Two against one. Probably better to board them, or run for it.

   But let's not dwell on that too much- Baldur's Gate did the same thing, and it didn't work out all that bad. But this is not the last such incident. See, the focus of Pirates is supposed to be the detailed sea battles. Swordfights are supposed to be a sideline- they're much less detailed, and only one out of ten skills applies to swashbuckling, as opposed to six for life at sea. You also, as far as I can see, gain no experience for melee combat. And yet the first three-quarters of the main plot takes place on land, including most of the sidequests. You don't get into heavy naval battles until the last stretch of the game. Which is another cardinal sin- by this point the player has determined that melee combat is the name of the game, and sea battles are irrelevant.

   There is certainly, up to this point, no reason for the player to want anything to do with the naval battles- ships have high HP and move around the playfield very slowly, making extended fights tedious.
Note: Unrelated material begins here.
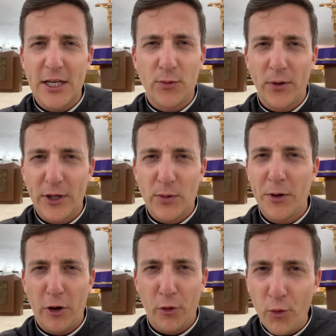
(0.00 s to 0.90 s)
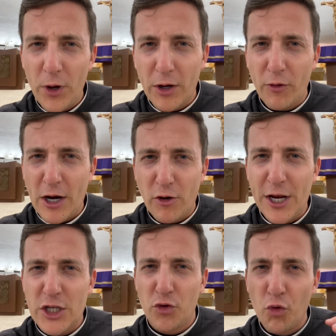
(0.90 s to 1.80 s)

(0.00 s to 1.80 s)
why we call it recreation,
Your starting ship is fast, but can't take much abuse, so it's usually better to run away, especially since you usually face multiple ships of higher classes. Realistically, before you can get anywhere in ship-to-ship combat, you'll have to either a) run numerous trading quests so you can buy a better ship, or b) learn how to board ships and take them through melee combat. Boarding is the better choice, since you not only get experience, but a new ship you can sell or make use of yourself. However, later in the game there are situations where boarding simply isn't an option, forcing you to rely on mastering the naval combat aspect you've probably been able to ignore up until now.
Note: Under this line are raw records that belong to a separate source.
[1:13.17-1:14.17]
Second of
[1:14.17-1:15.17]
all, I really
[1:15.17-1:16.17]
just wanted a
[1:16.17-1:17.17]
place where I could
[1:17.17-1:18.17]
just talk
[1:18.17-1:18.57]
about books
   While we're on the subject, melee combat is also poorly implemented- it seems very random at times, you essentially hack away at your enemy until one of you is dead. You can take about two or three hits before you fall, and you never once get a chance to increase your maximum HP. High levels in the Melee Combat skill helps, as do Defense and Critical Hit abilities, but it's still very much fighting the random number generator. Pistols are next to useless- even the best ones have long reload times and poor hit rates. Multi-shot pistols also require you to put them away and re-draw them with each shot, which is just stupid. Your officers are also completely useless in melee combat. In naval combat, they serve some purpose- they add their stats to yours to get your ship's total statistics, very useful- but once you board an enemy ship, they just get skewered, leaving you looking for a new first mate. The exception is Danielle- being that she's crucial to the plot, the designers made her invulnerable.
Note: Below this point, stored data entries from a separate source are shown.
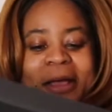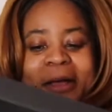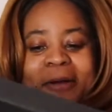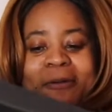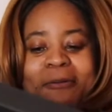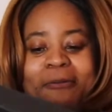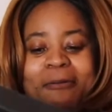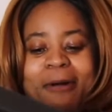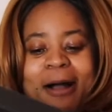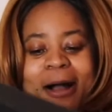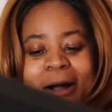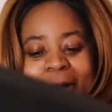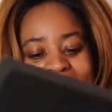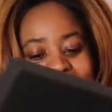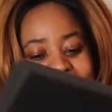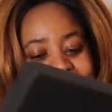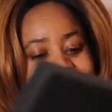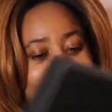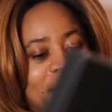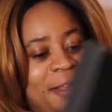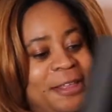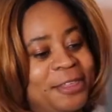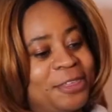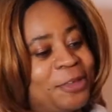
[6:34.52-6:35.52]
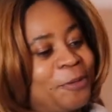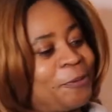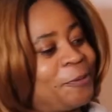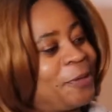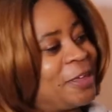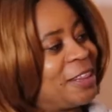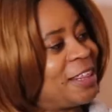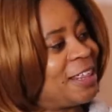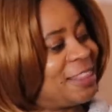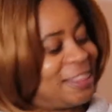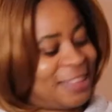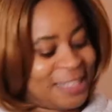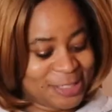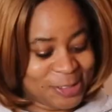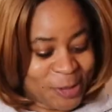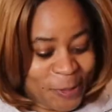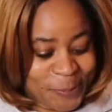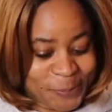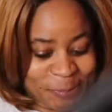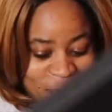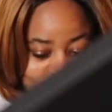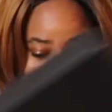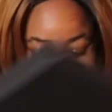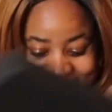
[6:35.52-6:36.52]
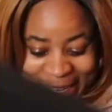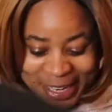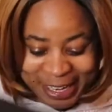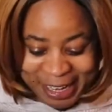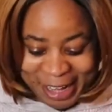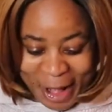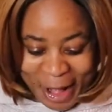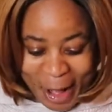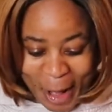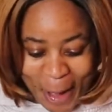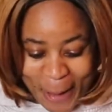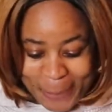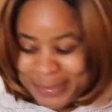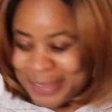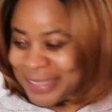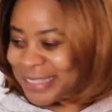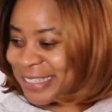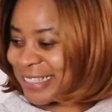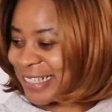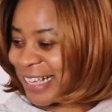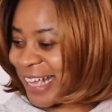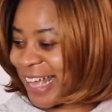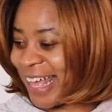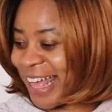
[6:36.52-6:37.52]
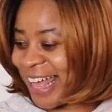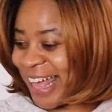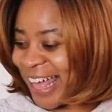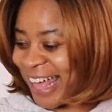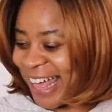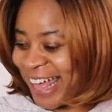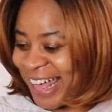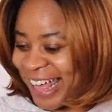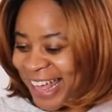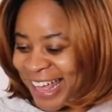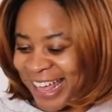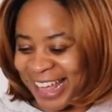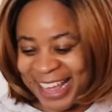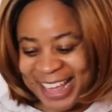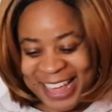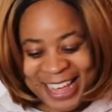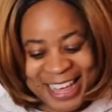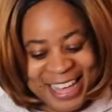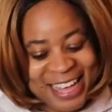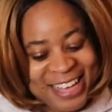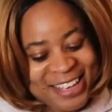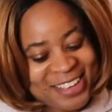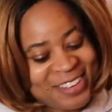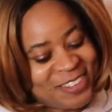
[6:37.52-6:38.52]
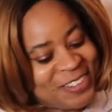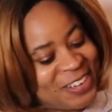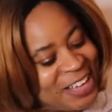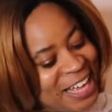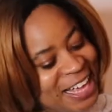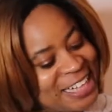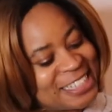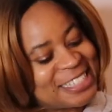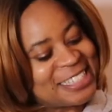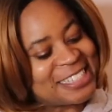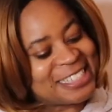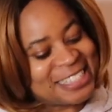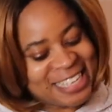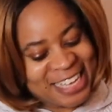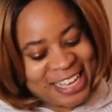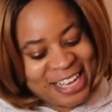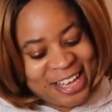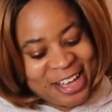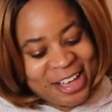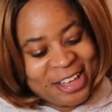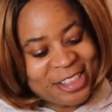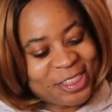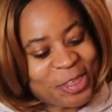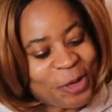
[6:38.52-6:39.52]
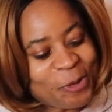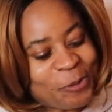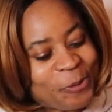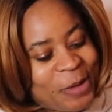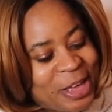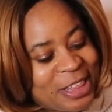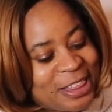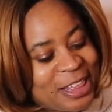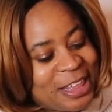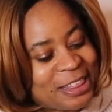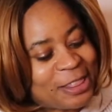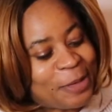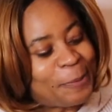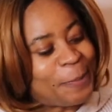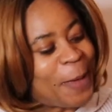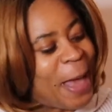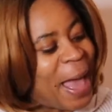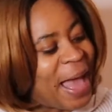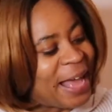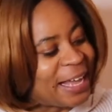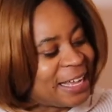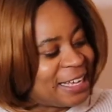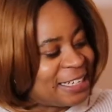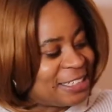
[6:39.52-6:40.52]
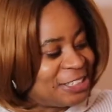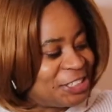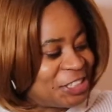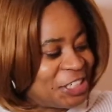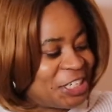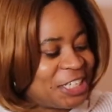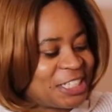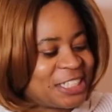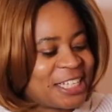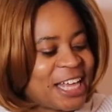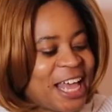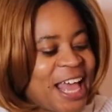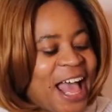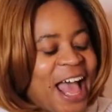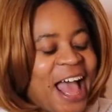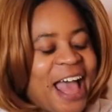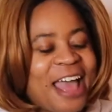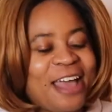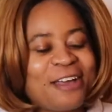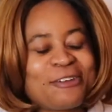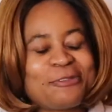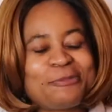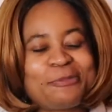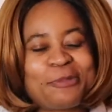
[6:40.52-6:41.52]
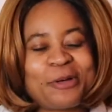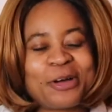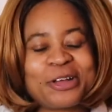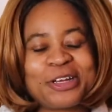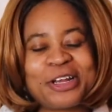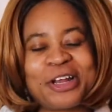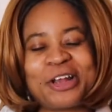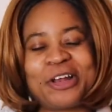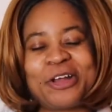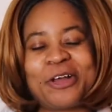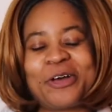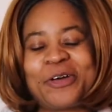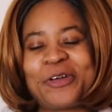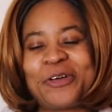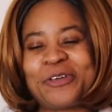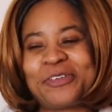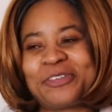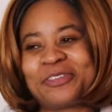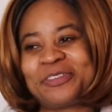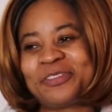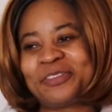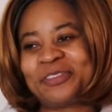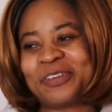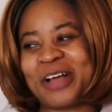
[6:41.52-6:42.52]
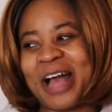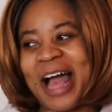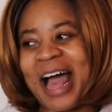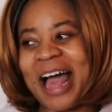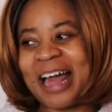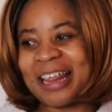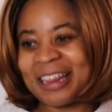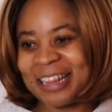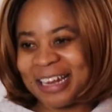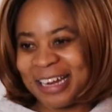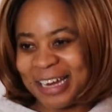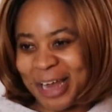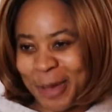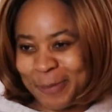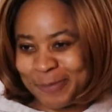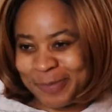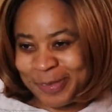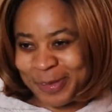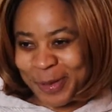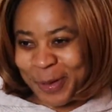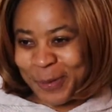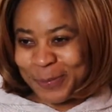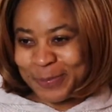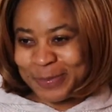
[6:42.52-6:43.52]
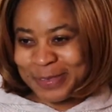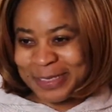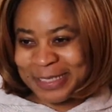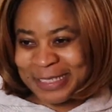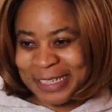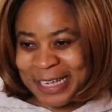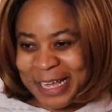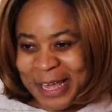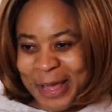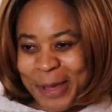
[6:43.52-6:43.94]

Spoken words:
Wow, the way that this computer comes, hey, you can see the way that the package is. I have bought a lot of other laptops,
   Having said all that, is there anything to redeem Pirates of the Caribbean? Well, the graphics are pretty good. The music is very good, setting the mood well without being intrusive. There's a number of sidequests, though you can hit most of them first time through with ease. The sailing part is very realistic, although as sailing ships are typically slow, the realism is less valued then the simple "Sail to Location" command. But these little things just aren't enough. I think the main problem with the game is a lack of focus- at some point in development, certain decisions had to be made- swashbuckling or naval battles, one interface or another- and no one made them. They just added in what they felt like, and the result is jumbled and disunified gameplay. There are very few pirate games out there, so if you're a fan of the genre, this'll do. But unless you are, I'm afraid there's very little to recommend Pirates of the Caribbean.